Cidade da Praia, 15 Jan (Inforpress) – Os presidentes da Sociedade Cabo-verdiana da Música (SCM) e da Sociedade Cabo-verdiana de Autores (Soca) alertaram hoje, na cidade da Praia, para “a falta de respeito” pelos direitos de autor, sobretudo por parte das rádios.
Em declarações à Inforpress, por ocasião do Dia Mundial do Compositor, que se assinala anualmente a 15 de Janeiro, o presidente da SCM apontou que o desrespeito pelos direitos autorais tem sido o principal desafio enfrentado pelos compositores cabo-verdianos.
Segundo Nhelas Spencer, o incumprimento das obrigações legais por parte de algumas entidades, com destaque para a Rádio Nacional e a Rádio Televisão de Cabo Verde, tem contribuído para a desvalorização do trabalho dos autores e compositores, influenciando negativamente o comportamento de outras rádios.
“Os direitos dos autores não estão sendo respeitados principalmente nas rádios, a Rádio Nacional, a Rádio Televisão de Cabo Verde, é um exemplo das empresas que não respeitam os direitos dos autores e dos compositores. E também as outras rádios, uma vez que dizem que a Rádio Nacional não está a pagar, porque devem pagar”, salientou.
“É uma falta de consideração para com os nossos compositores”, afirmou, sublinhando que esta prática compromete o reconhecimento e a sustentabilidade da criação musical em Cabo Verde.
Apesar deste constrangimento, o presidente da SCM apelou aos compositores para que não se deixem desmotivar, defendendo que continuar a compor é, acima de tudo, uma forma de preservar e afirmar a identidade do povo cabo-verdiano.
“Compôr a nossa música é participar na identidade do nosso povo”, frisou, lembrando ainda que a música cabo-verdiana tem uma forte projecção além-fronteiras.

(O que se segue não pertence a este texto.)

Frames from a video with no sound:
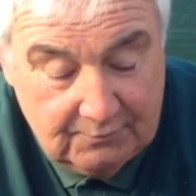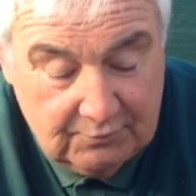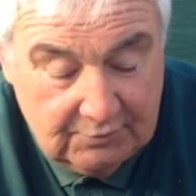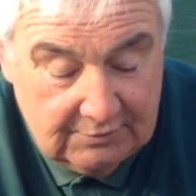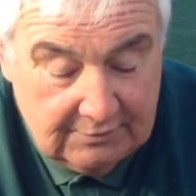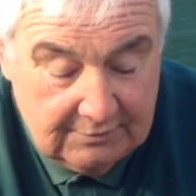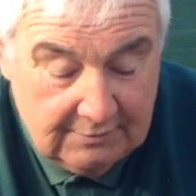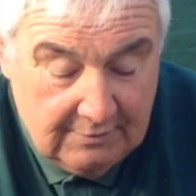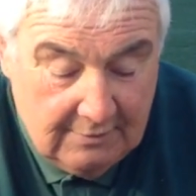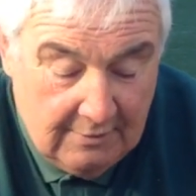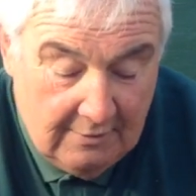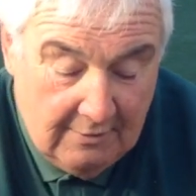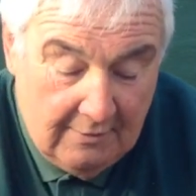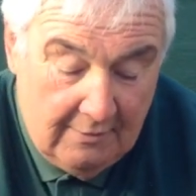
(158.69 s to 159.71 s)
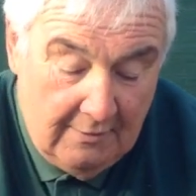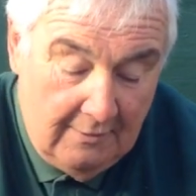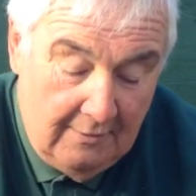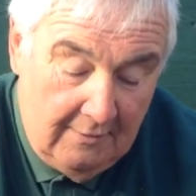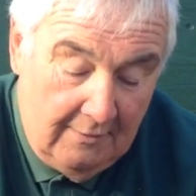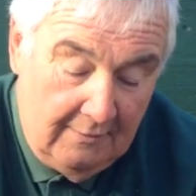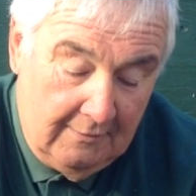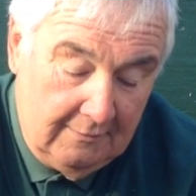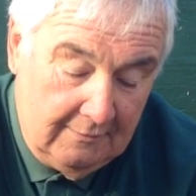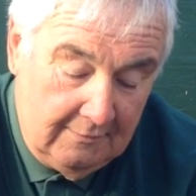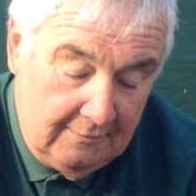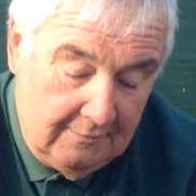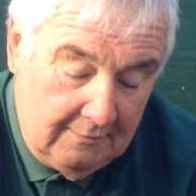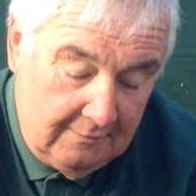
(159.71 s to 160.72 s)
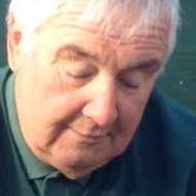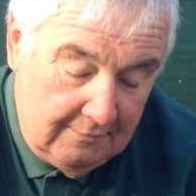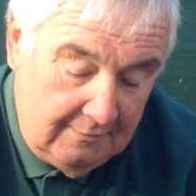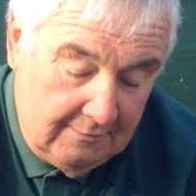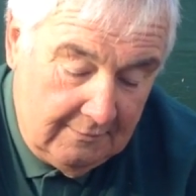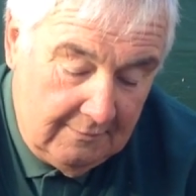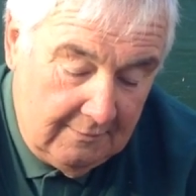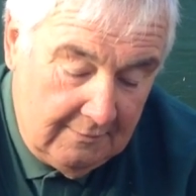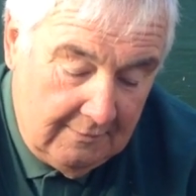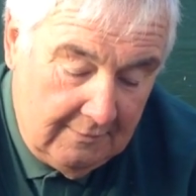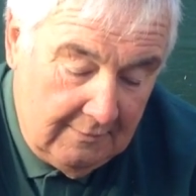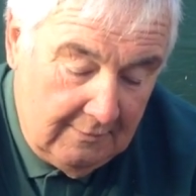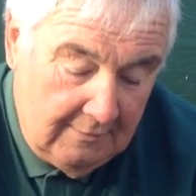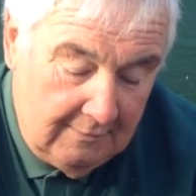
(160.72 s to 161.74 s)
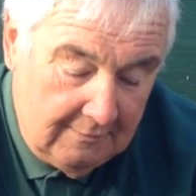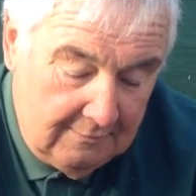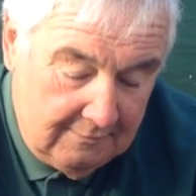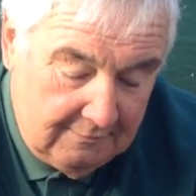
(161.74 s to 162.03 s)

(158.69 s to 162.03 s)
(silence)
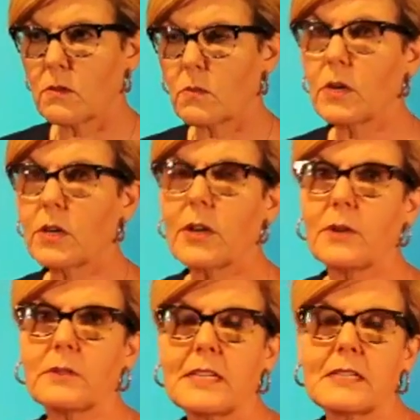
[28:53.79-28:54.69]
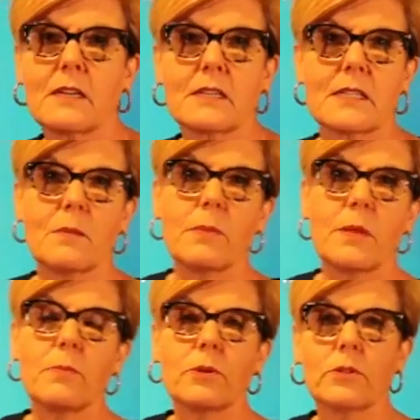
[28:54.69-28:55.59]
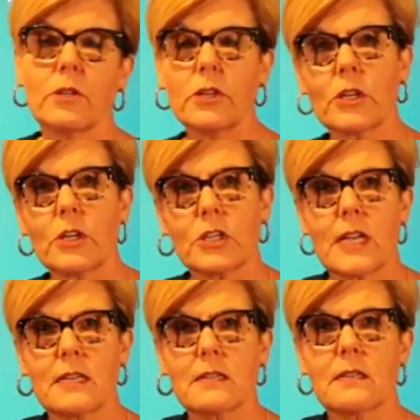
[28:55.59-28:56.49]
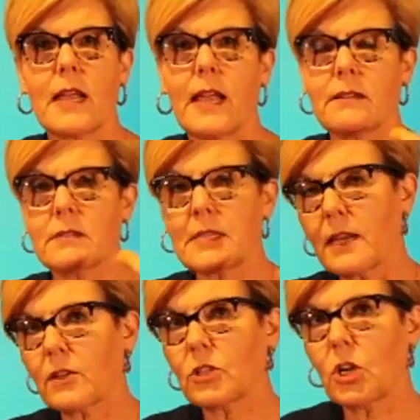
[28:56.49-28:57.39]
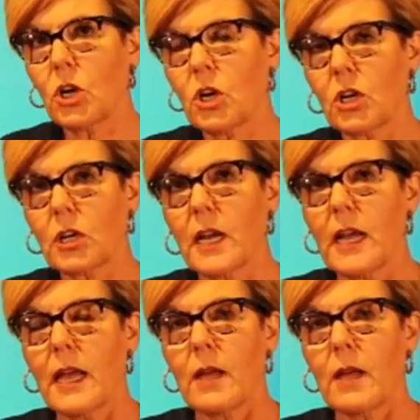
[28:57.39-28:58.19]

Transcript: weren't only songs that people learned and and sang along,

No que respeita às soluções, Nhelas Spencer explicou que a SCM tem mantido encontros com entidades governamentais, nomeadamente com o secretário de Estado adjunto do primeiro-ministro, Lourenço Lopes, titular da pasta da Comunicação Social e outras instituições com responsabilidades na matéria, reconhecendo, contudo, que os avanços têm sido lentos.
Por seu lado, o presidente da Sociedade Cabo-verdiana de Autores (Soca), Danny Spínola, corroborou as preocupações manifestadas pela SCM, afirmando que o respeito pelos direitos de autor em Cabo Verde continua a ser insuficiente, com situações de incumprimento da lei por parte de várias entidades.
“Infelizmente não há muito respeito. Há situações delicadas que não quero tornar públicas, mas que põem em causa a questão da propriedade intelectual e o reconhecimento do trabalho dos autores e compositores”, afirmou.
Segundo Danny Spínola, a actual situação é “delicada em termos de cumprimento da lei, compensação e valorização dos autores e artistas”, nomeadamente dos compositores, assegurando, no entanto, que a SOCA tem estado a trabalhar internamente com as entidades competentes para encontrar soluções.
“Nós temos de fazer alertas, chamar a atenção e tomar medidas para resolver essa situação da melhor forma possível, de maneira harmoniosa, pacífica, mas eficaz”, explicou, sublinhando que se trata de um trabalho que está a ser conduzido de forma reservada, com o objectivo de alcançar resultados concretos.